How much do we know about the User-Item Matrix?: Deep Feature Extraction for Recommendation

Abstract

Collaborative filtering-based recommender systems typically operate on a high-dimensional sparse user-item matrix. Matrix completion is one of the most common formulations where rows and columns represent users and items, and predicting user’s ratings in items corresponds to filling in the missing entries of the matrix. In practice, it is a very challenging task to predict one's interest based on millions of other users having each seen a small subset of thousands of items.

We considered how to extract the key features of users and items in the rating matrix to capture their features in a low-dimensional vector and how to create embeddings that well represent the characteristics of users and items by exploring what kind of user/item information to use in the matrix. However, recent studies have focused on utilising side information, such as user's age or movie's genre, but it is not always available and is hard to extract. More importantly, there has been no recent research on how to efficiently extract the important latent features from a sparse data matrix with no side information (1st problem). The next (2nd) problem is that most matrix completion techniques have mainly focused on semantic similarity between users and items with data structure transformation from a rating matrix to a user/item similarity matrix or a graph, neglecting the position of each element (user, item and rating) in the matrix. However, we think that a position is one of the fundamental points in matrix completion, since a specific point to be filled is presented based on the positions of its row and column in the matrix.

In order to address the first (1st) problem, we aim to generalise and represent a high-dimensional sparse user-item matrix entry into a low-dimensional space with a small number of important features, and propose a Global-Local Kernel-based matrix completion framework, named GLocal-K, which is divided into two major stages. First, we pre-train an autoencoder with the local kernelised weight matrix, which transforms the data from one space into the feature space by using a 2d-RBF kernel. Then, the pre-trained autoencoder is fine-tuned with the rating matrix, produced by a convolution-based global kernel, which captures the characteristics of each item. GLocal-K outperforms the state-of-the-art baselines on three collaborative filtering benchmarks. However, it cannot show its superior feature extraction ability when the data is very large or too extremely sparse.

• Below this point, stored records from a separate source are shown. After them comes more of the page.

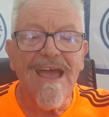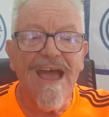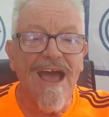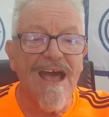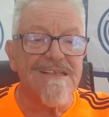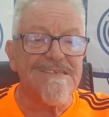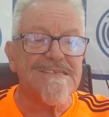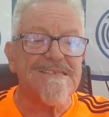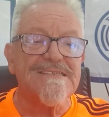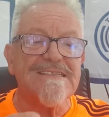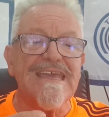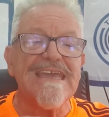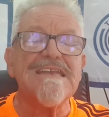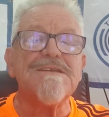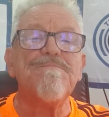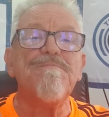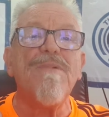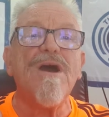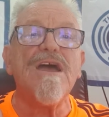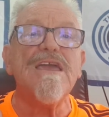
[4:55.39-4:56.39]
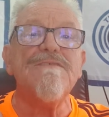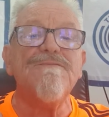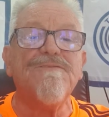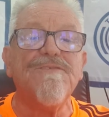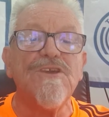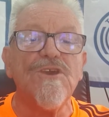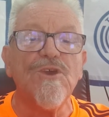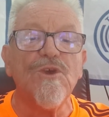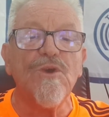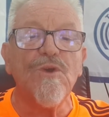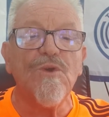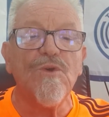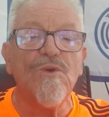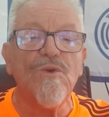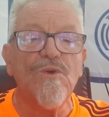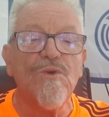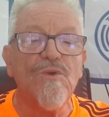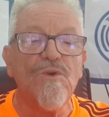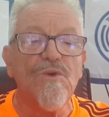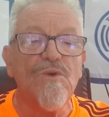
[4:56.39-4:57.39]
I'll state my
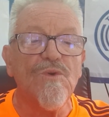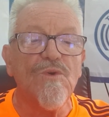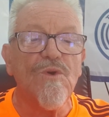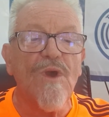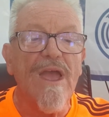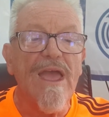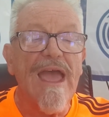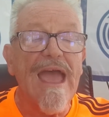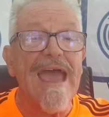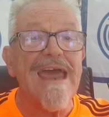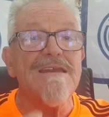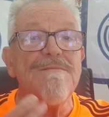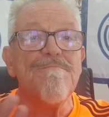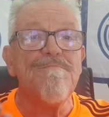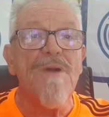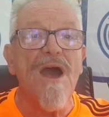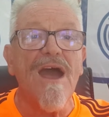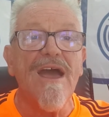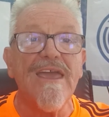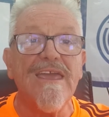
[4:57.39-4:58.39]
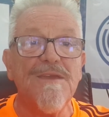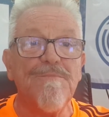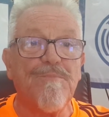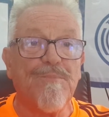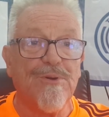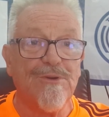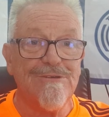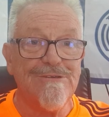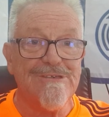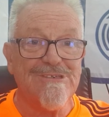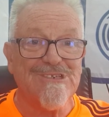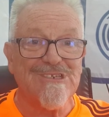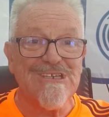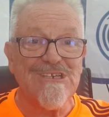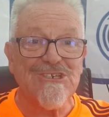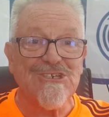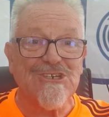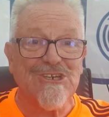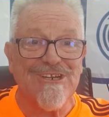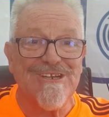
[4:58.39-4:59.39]
view and my
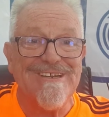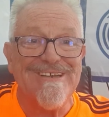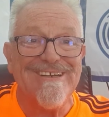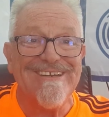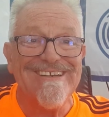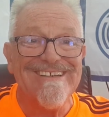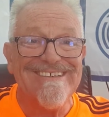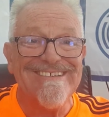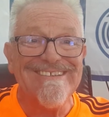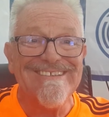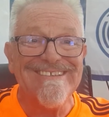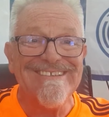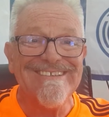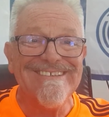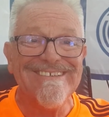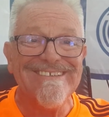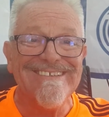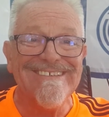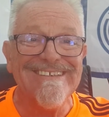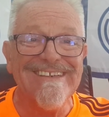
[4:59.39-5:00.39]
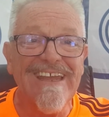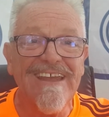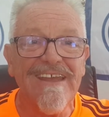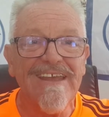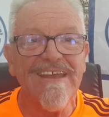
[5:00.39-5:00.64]
position.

For the aforementioned second (2nd) problem and the GLocal-K's limitation, we propose a novel position-enhanced user/item representation training model for recommendation, SUPER-Rec. We first capture the rating position in a matrix using relative positional rating encoding and store the position-enhanced rating information and its user-item relationship to a fixed dimension of embedding that is not affected by the matrix size. Then, we apply the trained position-enhanced user and item representations to the simplest traditional machine learning models to highlight the pure novelty of the SUPER-Rec representation. We contribute to the first formal introduction and quantitative analysis of the position-enhanced user/item representation in the recommendation domain and produce a principled discussion about SUPER-Rec with the incredibly excellent RMSE/MAE/NDCG/AUC results (i.e., both rating and ranking prediction accuracy) by an enormous margin compared with various state-of-the-art matrix completion models on both explicit and implicit feedback datasets. For example, SUPER-Rec showed the 28.2% RMSE error decrease in ML-1M compared to the best baseline, while the error decrease by 0.3% to 4.1% was prevalent among all the baselines.